Given data:
•••••

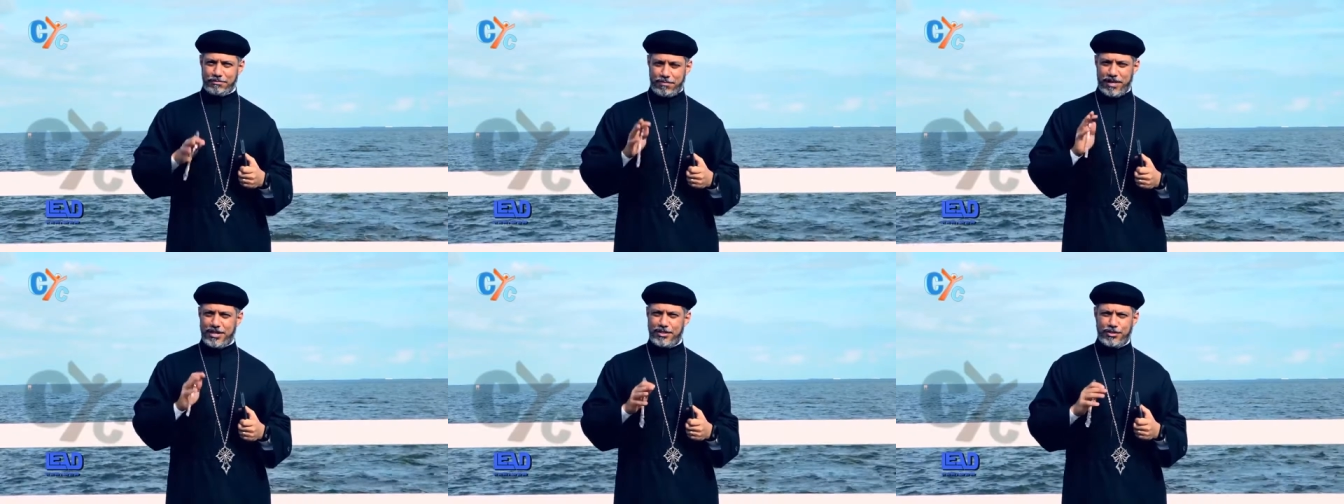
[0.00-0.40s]

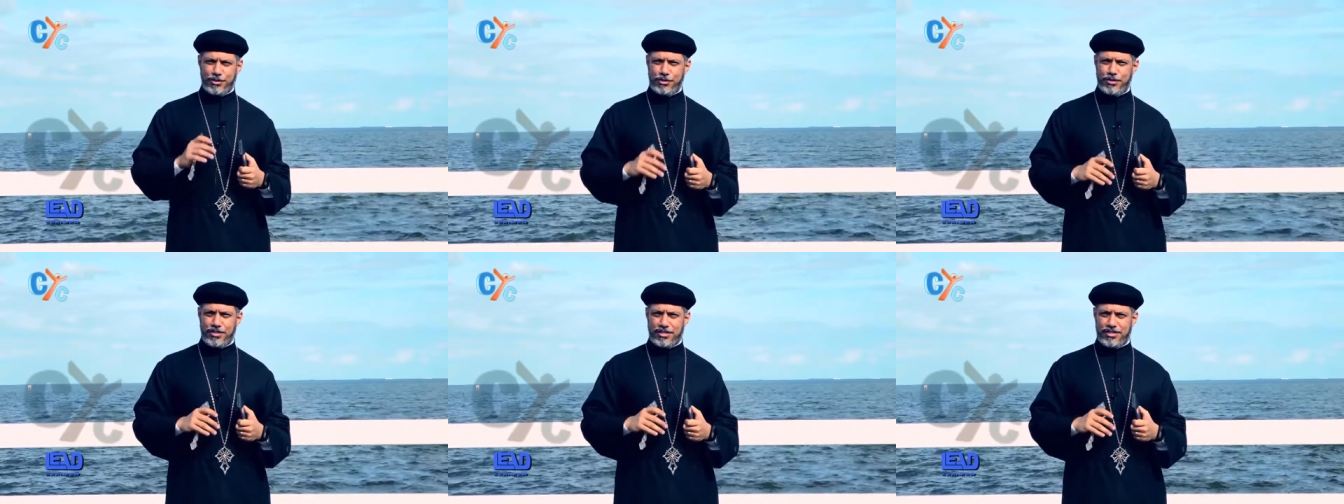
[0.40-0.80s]
please
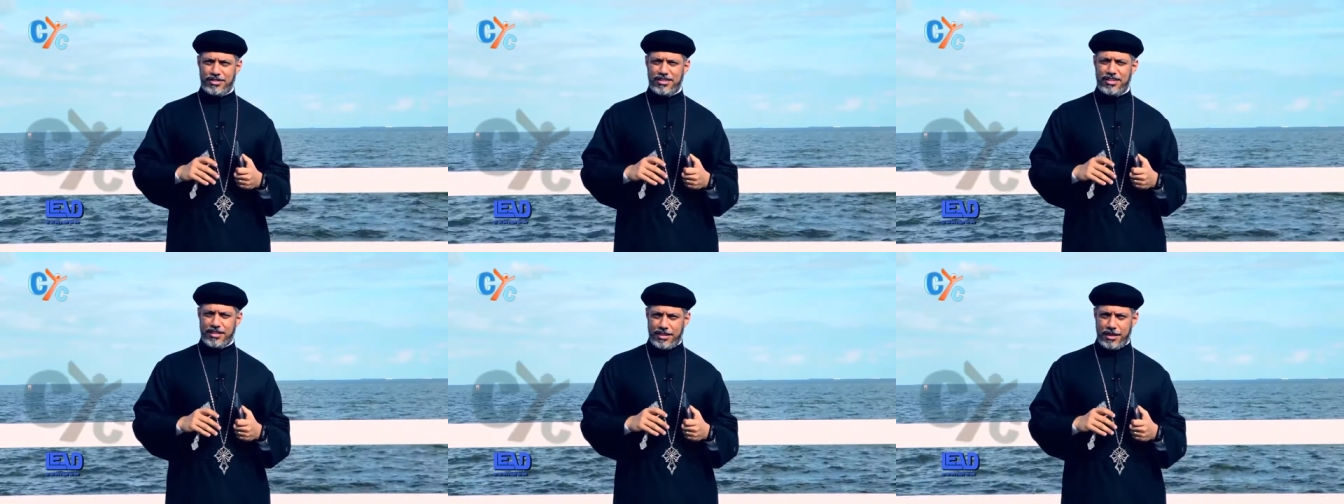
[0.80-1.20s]
use
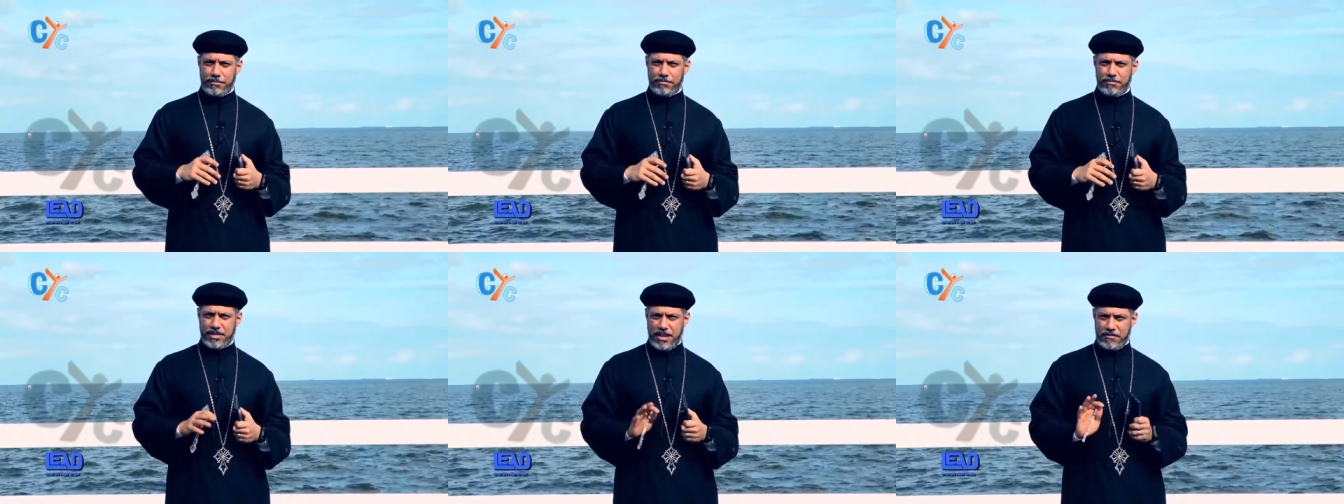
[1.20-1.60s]

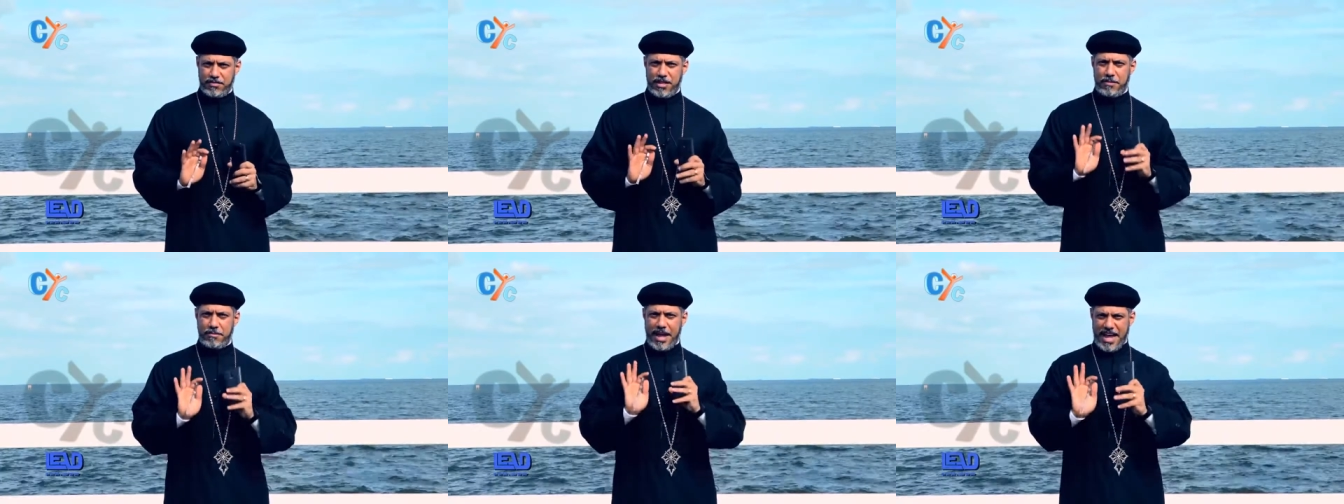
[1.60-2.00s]
them, give
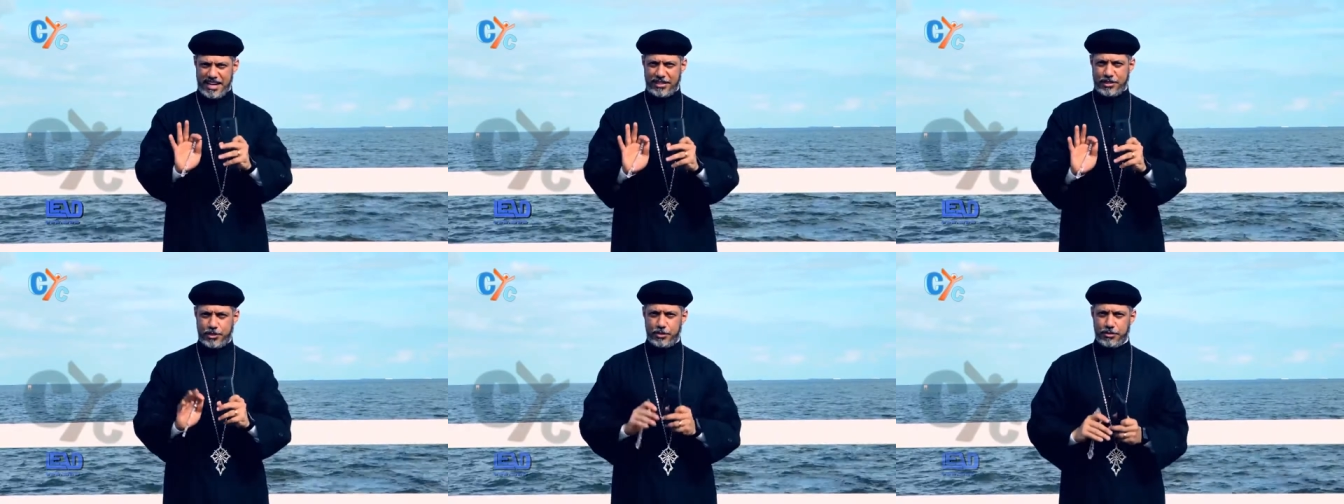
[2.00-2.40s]
them
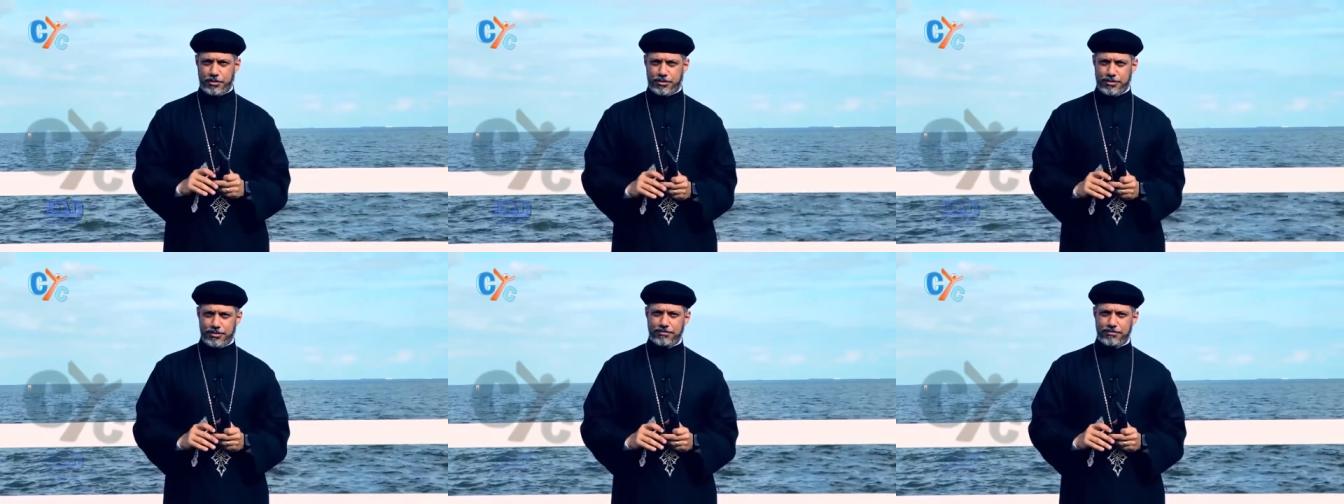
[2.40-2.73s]
attitude,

•••••

Work required:
Quote the entries in full. Any image among them is to be omitted from the copy.

Final answer:
[0.00-0.40s]

[0.40-0.80s]
please
[0.80-1.20s]
use
[1.20-1.60s]

[1.60-2.00s]
them, give
[2.00-2.40s]
them
[2.40-2.73s]
attitude,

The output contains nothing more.